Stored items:
########

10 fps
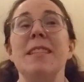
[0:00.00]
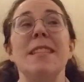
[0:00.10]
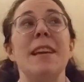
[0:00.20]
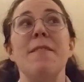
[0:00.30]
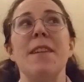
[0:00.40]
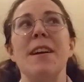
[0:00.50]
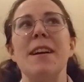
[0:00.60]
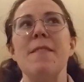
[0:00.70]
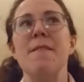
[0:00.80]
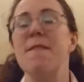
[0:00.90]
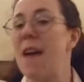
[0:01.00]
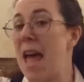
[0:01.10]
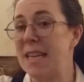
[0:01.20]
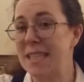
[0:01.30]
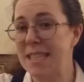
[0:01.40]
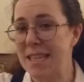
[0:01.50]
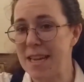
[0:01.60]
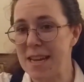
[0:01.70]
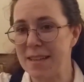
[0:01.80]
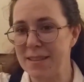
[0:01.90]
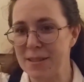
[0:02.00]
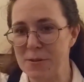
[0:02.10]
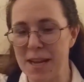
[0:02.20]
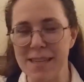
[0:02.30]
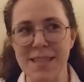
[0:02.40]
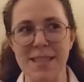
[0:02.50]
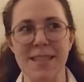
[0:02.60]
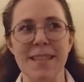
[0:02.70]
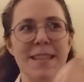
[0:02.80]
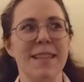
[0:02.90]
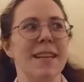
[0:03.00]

This is a very fancy location.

########

Task
Your task is to return every entry exactly as it was written, with the pictures removed.

Worked solution
10 fps
[0:00.00]
[0:00.10]
[0:00.20]
[0:00.30]
[0:00.40]
[0:00.50]
[0:00.60]
[0:00.70]
[0:00.80]
[0:00.90]
[0:01.00]
[0:01.10]
[0:01.20]
[0:01.30]
[0:01.40]
[0:01.50]
[0:01.60]
[0:01.70]
[0:01.80]
[0:01.90]
[0:02.00]
[0:02.10]
[0:02.20]
[0:02.30]
[0:02.40]
[0:02.50]
[0:02.60]
[0:02.70]
[0:02.80]
[0:02.90]
[0:03.00]

This is a very fancy location.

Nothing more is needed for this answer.